Machine Learning Framework Identifies Tumor Microenvironment Ecotypes in Blood Samples

Researchers have created a machine learning framework that profiles spatially dependent cell states and multicellular ecosystems in the tumor microenvironment, termed spatial ecotypes. The approach integrates more than 10 million single-cell and spot-level spatial transcriptomes from human carcinomas and melanomas.

It identified nine spatial ecotypes with conserved biology, geospatial features and clinical outcome associations across cancer types. The spatial ecotypes include several linked to response to immune checkpoint inhibitors. Existing methods for profiling these ecosystems have been limited by reliance on predefined markers, lack of spatial information or inability to integrate data across samples and platforms.

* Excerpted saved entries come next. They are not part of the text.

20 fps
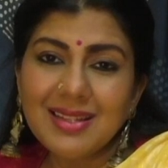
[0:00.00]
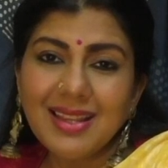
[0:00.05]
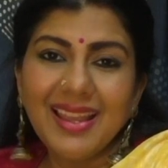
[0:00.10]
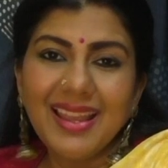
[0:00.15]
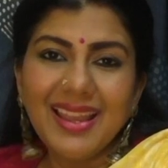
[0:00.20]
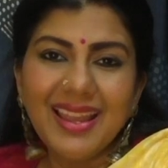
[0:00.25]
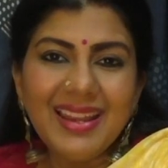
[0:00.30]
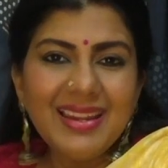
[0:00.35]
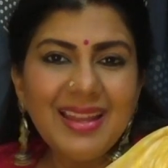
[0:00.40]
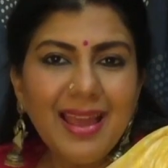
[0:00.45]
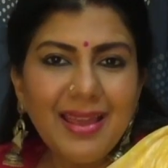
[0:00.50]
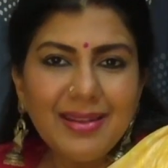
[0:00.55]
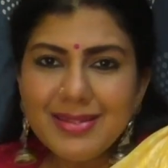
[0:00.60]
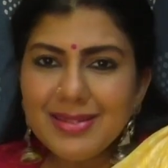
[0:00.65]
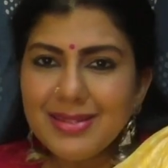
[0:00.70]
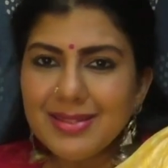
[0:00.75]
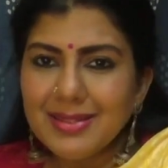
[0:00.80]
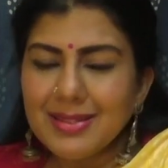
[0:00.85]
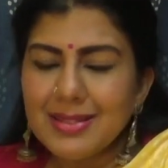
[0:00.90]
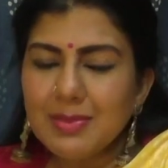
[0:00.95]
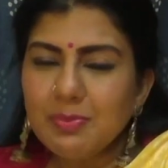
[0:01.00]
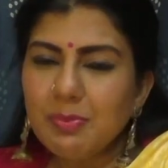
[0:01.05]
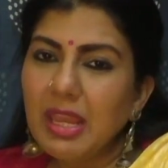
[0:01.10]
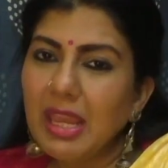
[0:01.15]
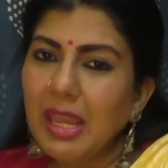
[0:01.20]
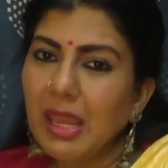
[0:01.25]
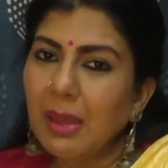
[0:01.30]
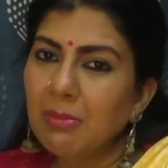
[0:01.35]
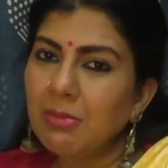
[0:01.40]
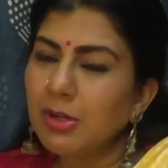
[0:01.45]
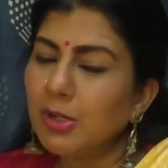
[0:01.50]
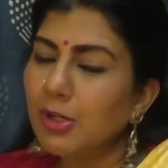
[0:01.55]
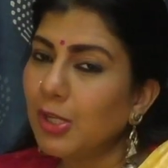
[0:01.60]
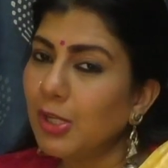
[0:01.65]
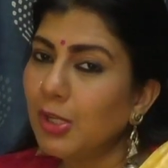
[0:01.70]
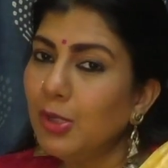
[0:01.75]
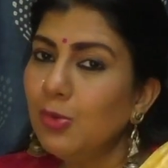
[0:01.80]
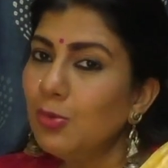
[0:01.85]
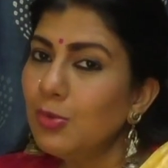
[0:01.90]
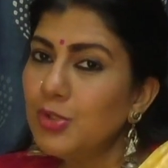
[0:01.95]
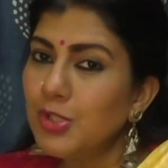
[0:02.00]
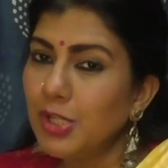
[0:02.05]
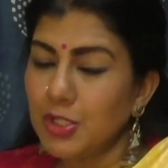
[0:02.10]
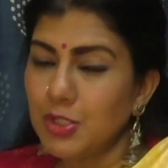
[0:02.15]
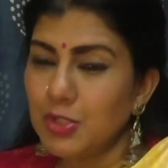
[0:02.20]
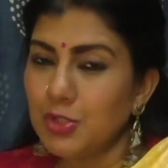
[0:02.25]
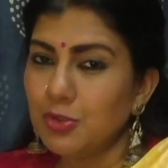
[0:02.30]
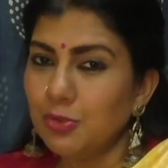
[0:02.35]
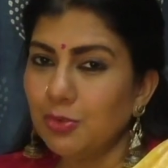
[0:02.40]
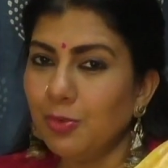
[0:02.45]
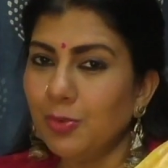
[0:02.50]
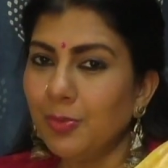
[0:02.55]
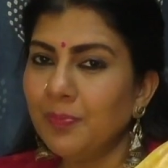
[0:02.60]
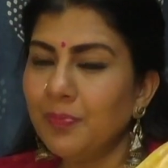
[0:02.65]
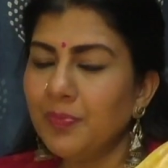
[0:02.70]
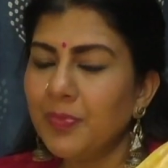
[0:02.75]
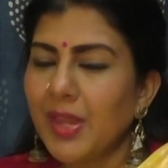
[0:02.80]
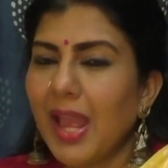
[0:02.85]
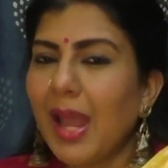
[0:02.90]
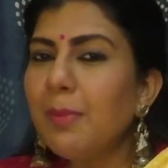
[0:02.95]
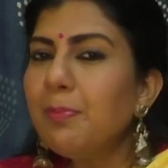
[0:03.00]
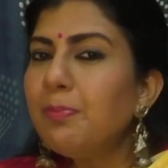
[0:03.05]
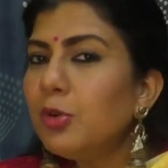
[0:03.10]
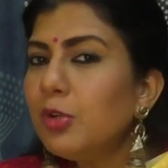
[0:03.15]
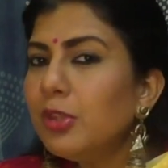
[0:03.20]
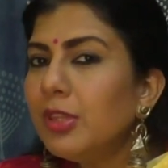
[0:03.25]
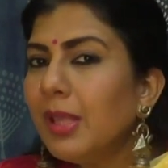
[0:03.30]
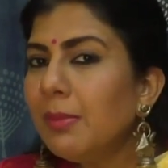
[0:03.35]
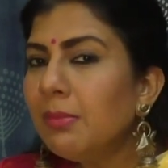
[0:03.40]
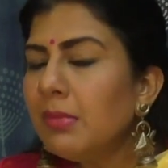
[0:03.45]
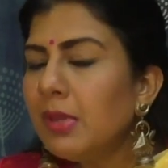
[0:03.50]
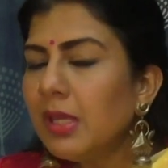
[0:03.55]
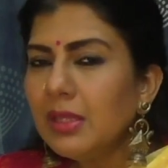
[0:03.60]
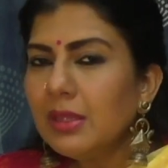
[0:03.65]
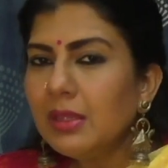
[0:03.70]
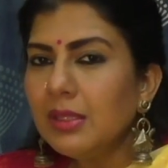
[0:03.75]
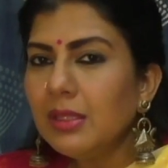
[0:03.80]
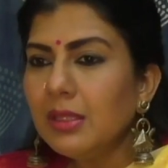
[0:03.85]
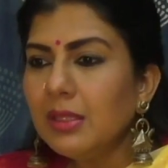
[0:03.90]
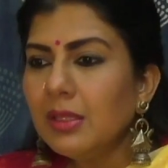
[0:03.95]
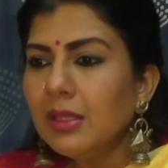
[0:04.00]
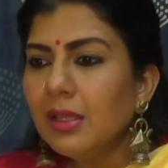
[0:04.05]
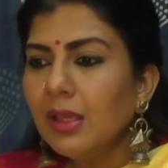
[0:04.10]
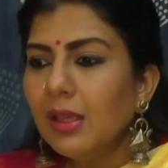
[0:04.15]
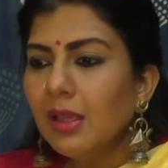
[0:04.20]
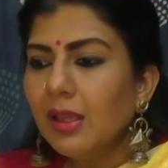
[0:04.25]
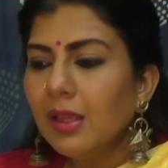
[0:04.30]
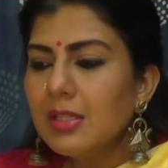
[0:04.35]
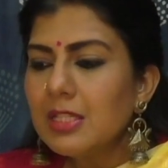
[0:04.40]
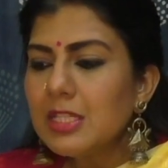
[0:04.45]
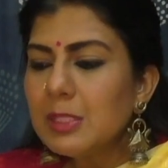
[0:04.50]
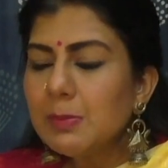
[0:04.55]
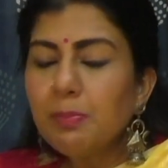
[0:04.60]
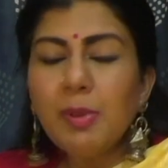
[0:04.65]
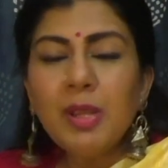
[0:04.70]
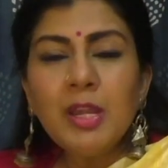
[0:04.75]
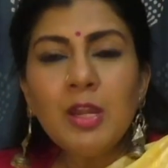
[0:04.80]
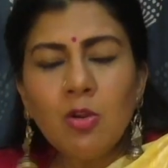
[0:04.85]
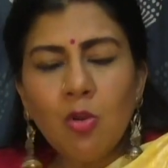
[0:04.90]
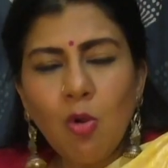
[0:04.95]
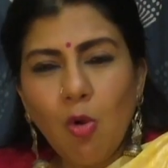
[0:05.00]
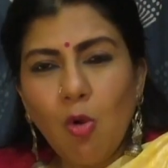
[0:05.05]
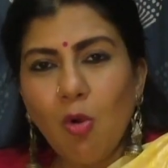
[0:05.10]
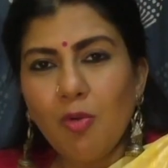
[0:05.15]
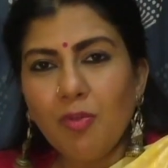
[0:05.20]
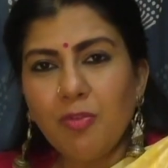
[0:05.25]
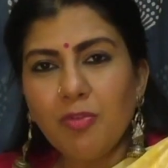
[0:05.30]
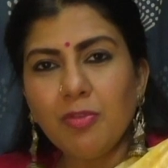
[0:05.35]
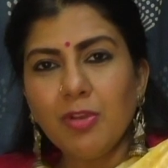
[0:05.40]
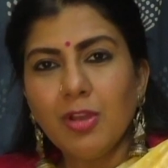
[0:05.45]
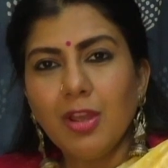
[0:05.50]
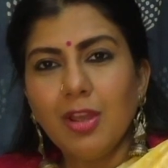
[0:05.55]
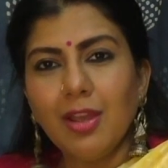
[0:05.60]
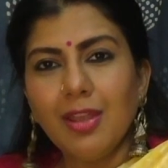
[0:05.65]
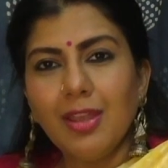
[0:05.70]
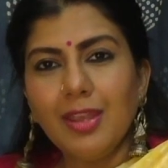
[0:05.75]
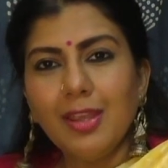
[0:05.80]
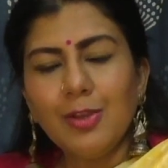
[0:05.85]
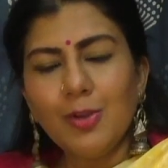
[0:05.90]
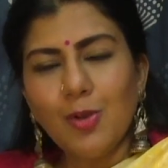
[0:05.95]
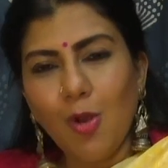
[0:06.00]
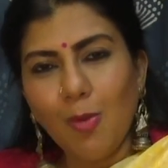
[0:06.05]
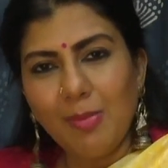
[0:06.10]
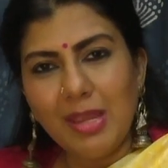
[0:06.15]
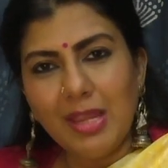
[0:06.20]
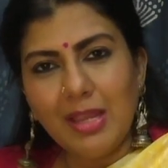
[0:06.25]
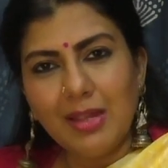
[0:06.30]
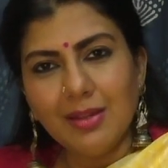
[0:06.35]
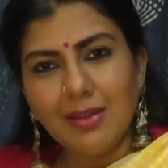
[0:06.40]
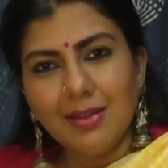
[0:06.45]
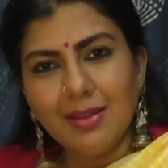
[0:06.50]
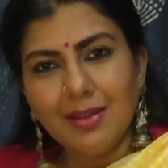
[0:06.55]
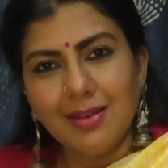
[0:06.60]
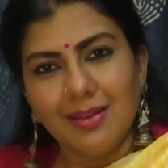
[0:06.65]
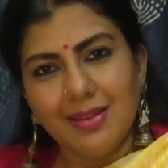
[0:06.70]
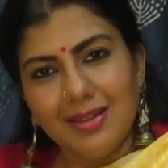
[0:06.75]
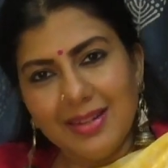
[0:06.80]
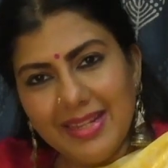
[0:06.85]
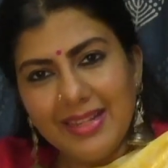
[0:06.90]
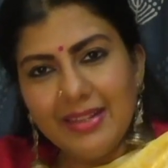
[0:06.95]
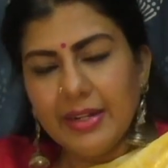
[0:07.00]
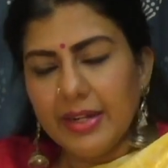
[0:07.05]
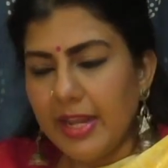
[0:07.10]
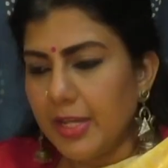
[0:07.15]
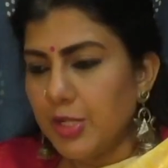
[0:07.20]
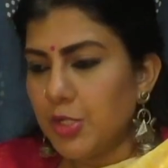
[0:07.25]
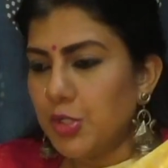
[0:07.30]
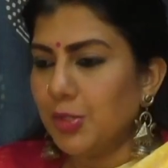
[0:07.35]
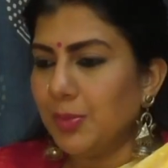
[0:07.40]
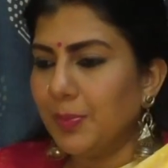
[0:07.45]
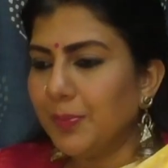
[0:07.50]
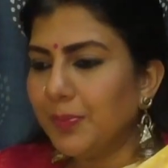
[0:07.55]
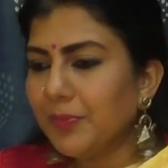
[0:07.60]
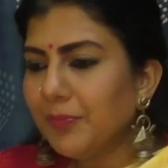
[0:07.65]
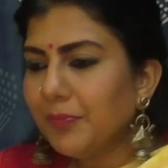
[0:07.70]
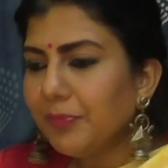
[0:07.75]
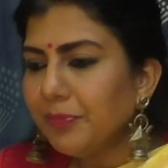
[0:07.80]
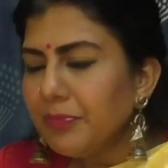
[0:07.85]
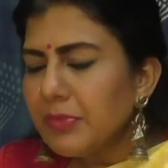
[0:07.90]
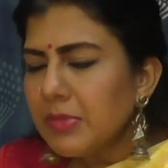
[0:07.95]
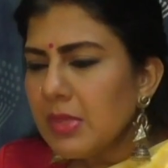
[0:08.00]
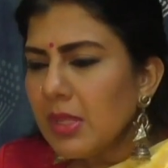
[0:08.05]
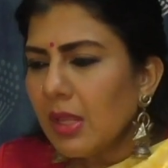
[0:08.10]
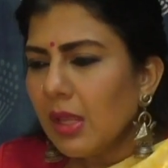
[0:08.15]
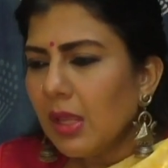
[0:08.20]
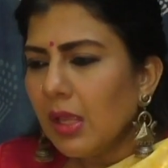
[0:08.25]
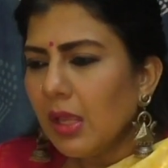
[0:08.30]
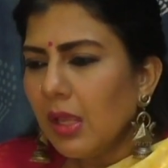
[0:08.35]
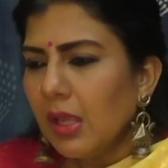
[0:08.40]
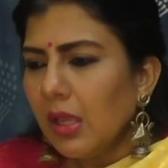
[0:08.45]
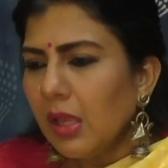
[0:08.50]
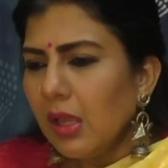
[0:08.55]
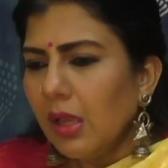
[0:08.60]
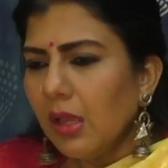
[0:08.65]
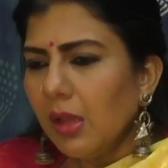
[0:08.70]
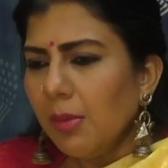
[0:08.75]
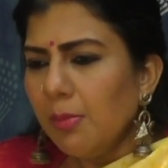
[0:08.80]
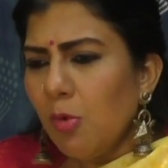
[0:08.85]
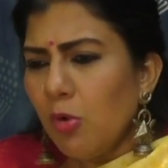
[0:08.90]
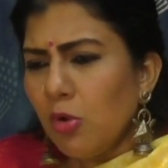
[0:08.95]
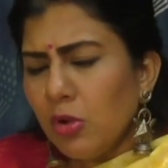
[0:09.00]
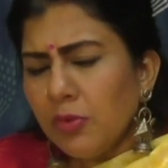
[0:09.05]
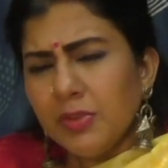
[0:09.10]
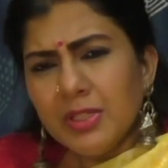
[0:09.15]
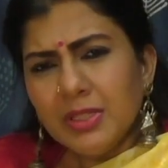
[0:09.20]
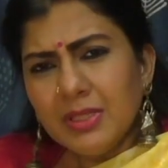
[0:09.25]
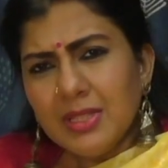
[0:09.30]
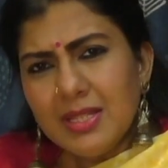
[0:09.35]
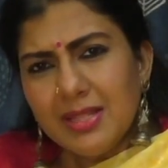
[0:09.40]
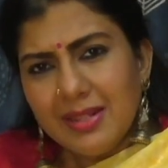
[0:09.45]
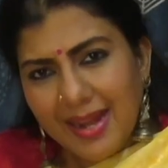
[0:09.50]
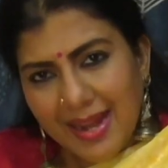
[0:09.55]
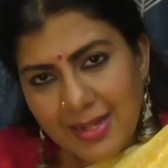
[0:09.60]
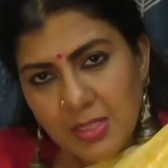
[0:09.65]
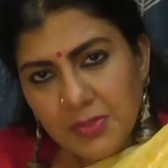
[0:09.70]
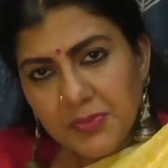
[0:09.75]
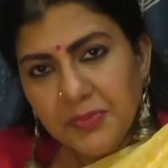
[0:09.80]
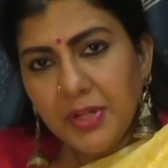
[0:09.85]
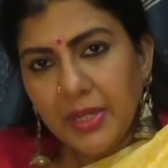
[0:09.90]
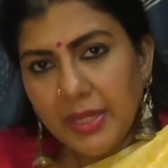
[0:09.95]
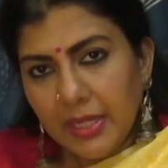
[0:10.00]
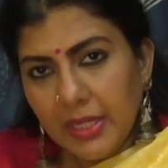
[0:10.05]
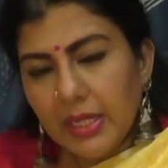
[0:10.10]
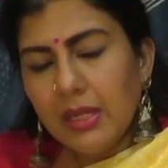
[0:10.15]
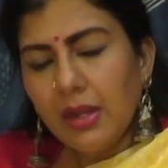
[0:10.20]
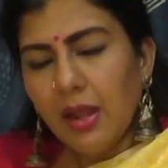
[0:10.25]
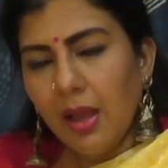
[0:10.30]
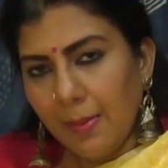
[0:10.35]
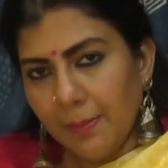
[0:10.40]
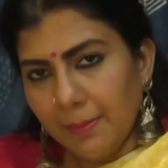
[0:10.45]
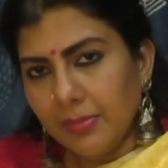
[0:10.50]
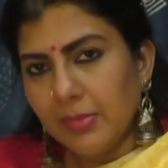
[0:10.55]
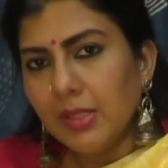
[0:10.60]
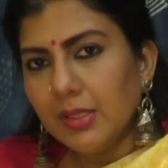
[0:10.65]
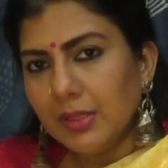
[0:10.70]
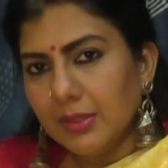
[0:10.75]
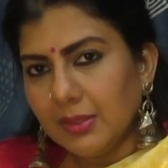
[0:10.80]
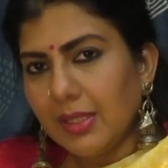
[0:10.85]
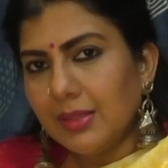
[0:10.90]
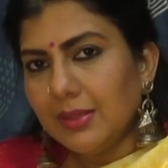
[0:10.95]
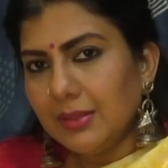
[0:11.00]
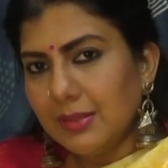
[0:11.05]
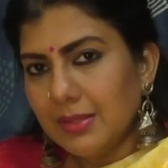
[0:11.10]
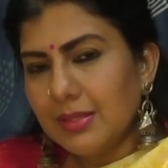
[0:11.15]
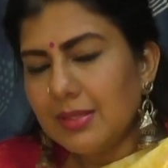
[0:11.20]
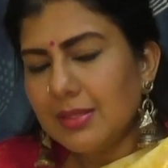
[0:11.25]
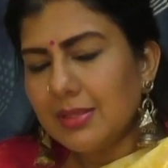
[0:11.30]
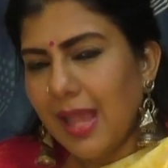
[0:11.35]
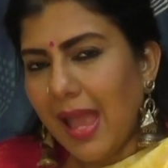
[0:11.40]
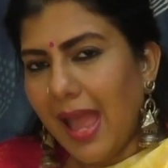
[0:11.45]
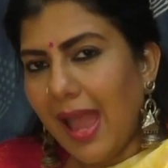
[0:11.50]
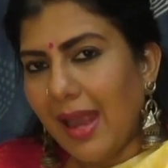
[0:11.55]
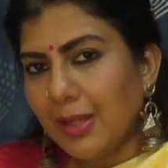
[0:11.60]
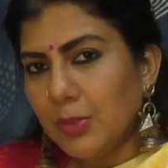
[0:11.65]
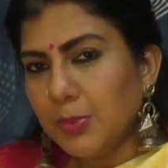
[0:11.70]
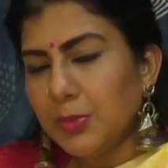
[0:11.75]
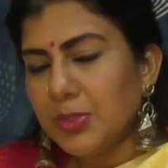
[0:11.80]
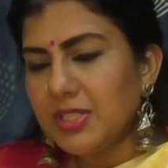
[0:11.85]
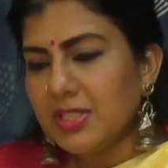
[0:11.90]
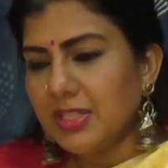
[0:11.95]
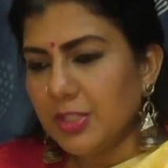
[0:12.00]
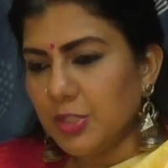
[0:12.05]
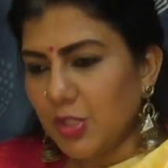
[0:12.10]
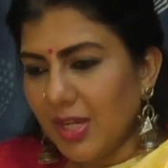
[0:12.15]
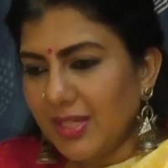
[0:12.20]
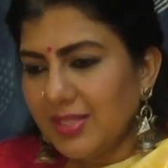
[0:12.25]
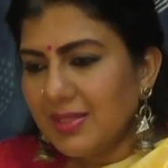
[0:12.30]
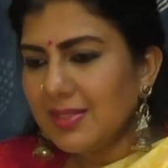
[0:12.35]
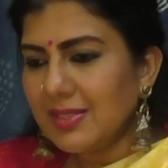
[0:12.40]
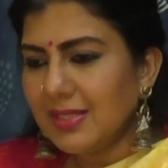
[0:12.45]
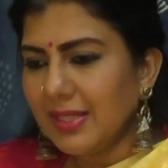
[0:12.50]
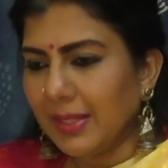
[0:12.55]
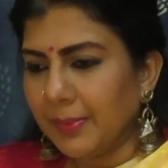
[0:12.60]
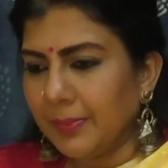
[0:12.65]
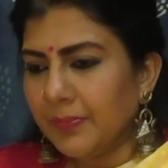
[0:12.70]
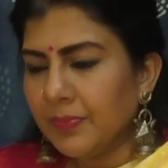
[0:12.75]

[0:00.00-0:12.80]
inheritance became a huge issue and put them in the spin of economic degradation. Moreover, this rent-free inam that this act was suggesting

Solid tumor biopsies also introduce sampling bias and are typically limited to a single diagnostic sample. Cell-free DNA has been explored as a noninvasive alternative for tumor analysis. The new framework demonstrates that spatial ecotypes are distinguishable by DNA methylation profiling and can be recovered from plasma cell-free DNA using deep learning.

In cell-free DNA from nearly 100 patients with melanoma, the levels of these ecotypes exhibited associations with immunotherapy response that aligned with tumor biopsy results.

The study compiled spatial transcriptomics data from 132 primary human tumor specimens spanning ten cancer types and six platforms. These included bulk, single-cell and single-cell-scale spatial transcriptomics assays. Single-cell RNA sequencing atlases covering 144 tumor samples from matching malignancies were also incorporated.

Integration of the datasets used a tool called CytoSPACE to reconstruct single-cell resolution profiles. This allowed analysis of gene-expression variation between tumor and adjacent stromal regions for eight tumor microenvironment cell types across ten malignancies.

The analysis covered 120 spatial transcriptomics tumor samples from three platforms.

The spatial ecotypes reflect fundamental units of tumor microenvironment organization that influence disease progression, immune evasion and therapy response. The framework enables both solid and liquid biopsy profiling of these ecotypes. It has implications for risk stratification and therapy personalization in cancer care.

The study was reported in Nature. It presents a multimodal platform for profiling tumor microenvironments that addresses prior barriers in detection and recovery of spatial ecotypes across genomic platforms and bodily compartments.